The first thing that gives my life meaning is an ability to empathize. 

After losing someone very close to me, I began to value the skill of empathy as highly as I value authenticity, positivity, and integrity. After what seems like a lot of internet researching, conversing with others, and development programs, I refined my own ability to empathize with others and things. This skill allows me to extract meaning out of powerful song lyrics that I sing while playing my guitar after a stressful day. It allows me to have conversations with close friends who are experiencing heartbreak that result in smiles, hugs, and the strong belief that everything will actually be okay. My ability to empathize with pieces of positivity is what brings vibrant emotions, ideas, and touch into my life that keep me going after what seems like the most horrible of days.

The second thing that gives my life meaning is increasing my knowledge and understanding of how the world works for others.

Last semester, I took a social work class that really opened my eyes to the numerous different cultural, social, gender, racial, ect, identities there are in the world. I discovered how passionate I was about increasing my own awareness of these identities, the challenges and triumphs their respective communities have faced, as well as how I could best create cross-cultural bridges that allow for learning and awareness on both sides. To increase my own understanding, I love to attend campus as well as community events such as guest panels, speakers, video screenings, and discussions. Each time I walk away from one of these events I walk away with knowledge that allows me to create cross-cultural bridges between myself and members of these communities. Making connections with others reminds me that I am alive and thriving in this world. The more I know about where and how injustice is occurring, the easier it becomes to confront it. As someone who strives to constantly be creating positive change in every aspect of life, this education is what brings meaning, motivation, and courage in times when I need to confront injustice that I see occurring right in front of me.

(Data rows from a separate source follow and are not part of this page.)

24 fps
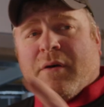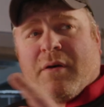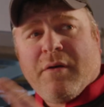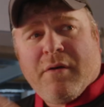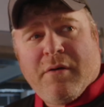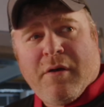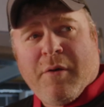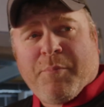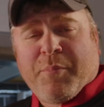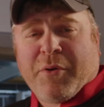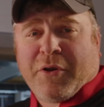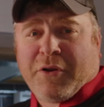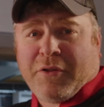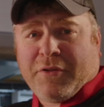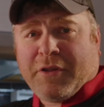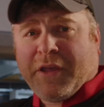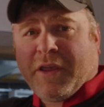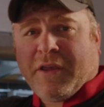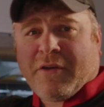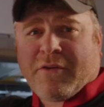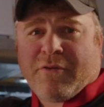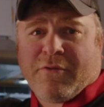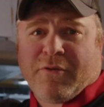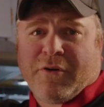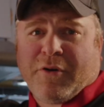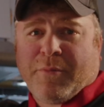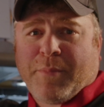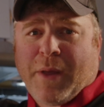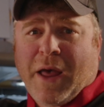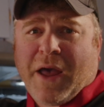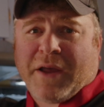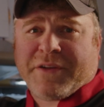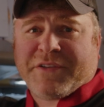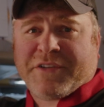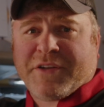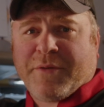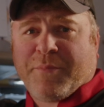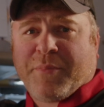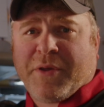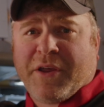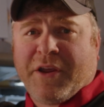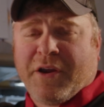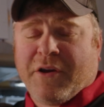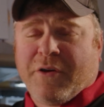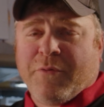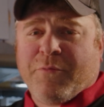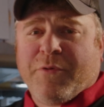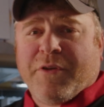I'll put a link or a box up
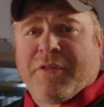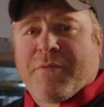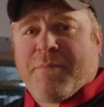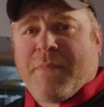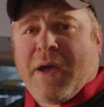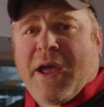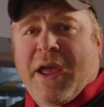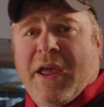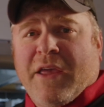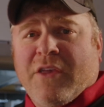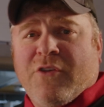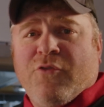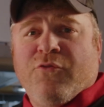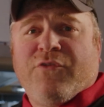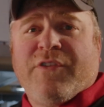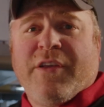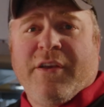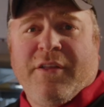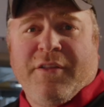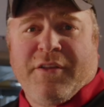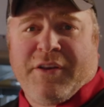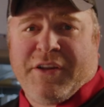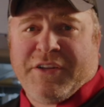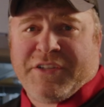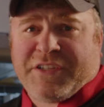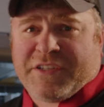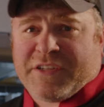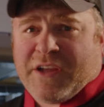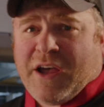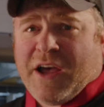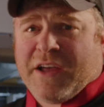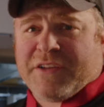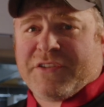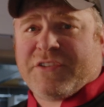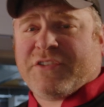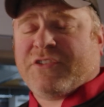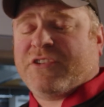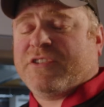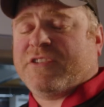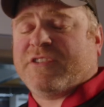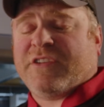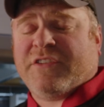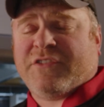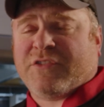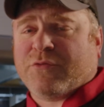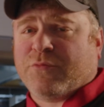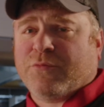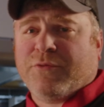here with my utility sauce.
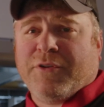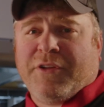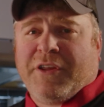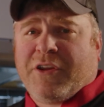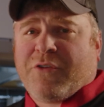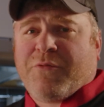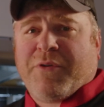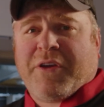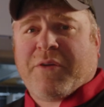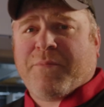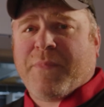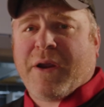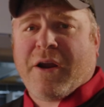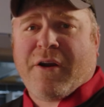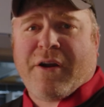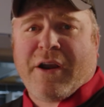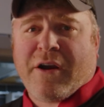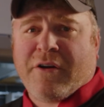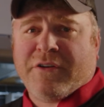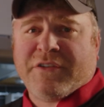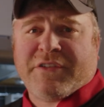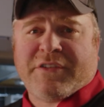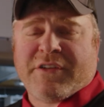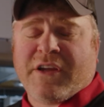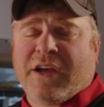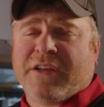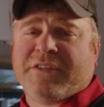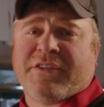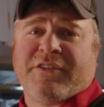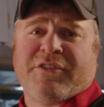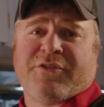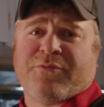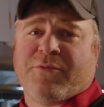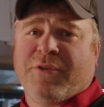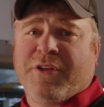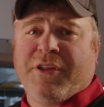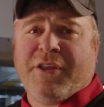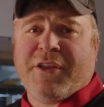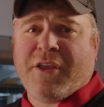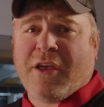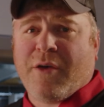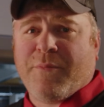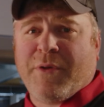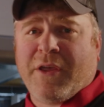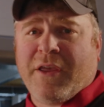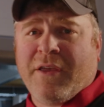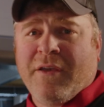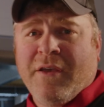It's a really quick marinara sauce. It's really
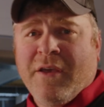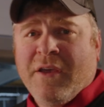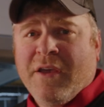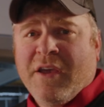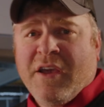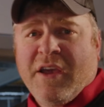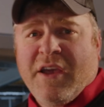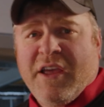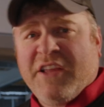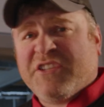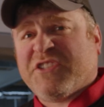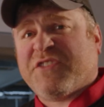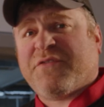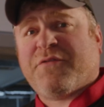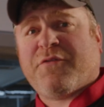yummy. It's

The last thing that gives meaning to my life is being able to put on leadership development programs for students.

I know what you are probably thinking, isn’t that your job? Yes, as a Graf Intern at the Illinois Leadership Center I am primarily responsible for coordinating one of our day long leadership programs. There are many times where the lines between my job and my passions are blurred, and that is primary reason this belongs in the list of things that give my life meaning. Through coordinating these programs, I can see how my actions and work have a visible impact on the lives of students. For many of them, it is their first experience in leadership development, and it is what kick-starts their involvement in future leadership programs. At the end of each program I can identify specific times where students have those “aha” moments. These small moments of self-discovery are the foundation of building an individual that goes out into the world and creates positive change. This is what makes every action I make in my position worthwhile, and this is what brings meaning back into my life. Although my position may be small and filled with many thankless tasks, I never cease to feel that I have contributed something of value to this world. My job is what brings the most meaning to my life, and that is because I consistently keep my passions and values intersecting in all the actions and decisions ahead of me. It’s not work when I am doing what I love.